### Task statement
Set out the records below again exactly; skip the images.

Start of Data under study

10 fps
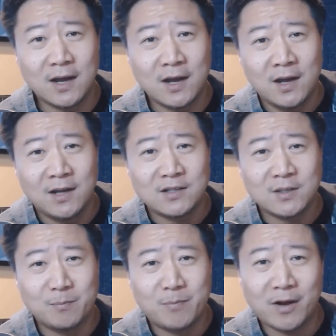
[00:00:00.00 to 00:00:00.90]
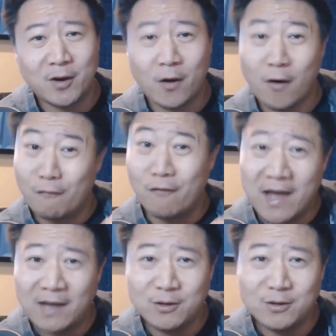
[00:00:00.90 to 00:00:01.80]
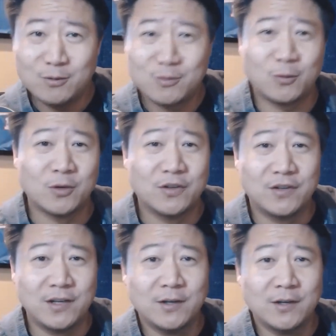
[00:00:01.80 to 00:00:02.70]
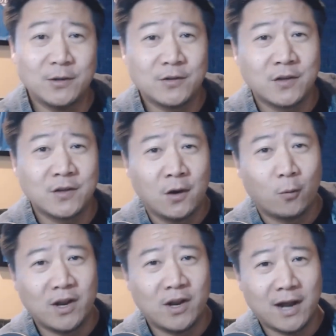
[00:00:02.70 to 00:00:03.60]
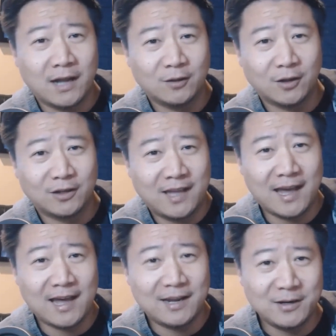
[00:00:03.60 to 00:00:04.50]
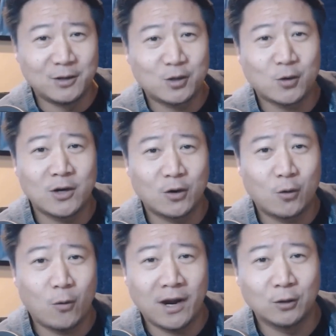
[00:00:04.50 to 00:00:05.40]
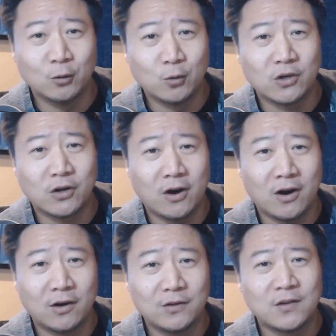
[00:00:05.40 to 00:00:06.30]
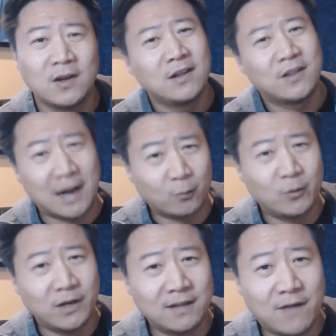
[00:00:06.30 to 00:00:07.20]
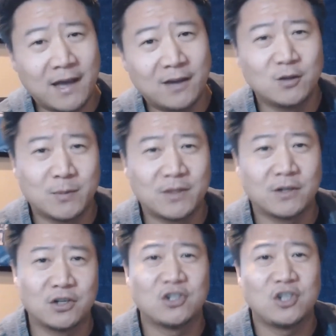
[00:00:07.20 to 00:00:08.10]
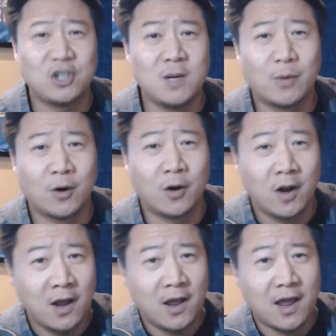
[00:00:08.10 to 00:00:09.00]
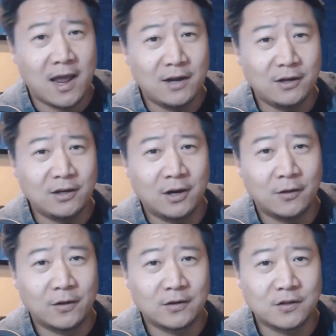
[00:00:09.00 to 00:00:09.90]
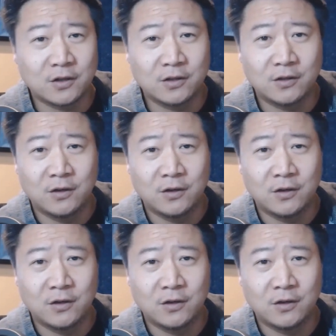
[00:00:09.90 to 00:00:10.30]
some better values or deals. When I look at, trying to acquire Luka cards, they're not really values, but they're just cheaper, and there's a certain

End of Data under study

### Solution
10 fps
[00:00:00.00 to 00:00:00.90]
[00:00:00.90 to 00:00:01.80]
[00:00:01.80 to 00:00:02.70]
[00:00:02.70 to 00:00:03.60]
[00:00:03.60 to 00:00:04.50]
[00:00:04.50 to 00:00:05.40]
[00:00:05.40 to 00:00:06.30]
[00:00:06.30 to 00:00:07.20]
[00:00:07.20 to 00:00:08.10]
[00:00:08.10 to 00:00:09.00]
[00:00:09.00 to 00:00:09.90]
[00:00:09.90 to 00:00:10.30]
some better values or deals. When I look at, trying to acquire Luka cards, they're not really values, but they're just cheaper, and there's a certain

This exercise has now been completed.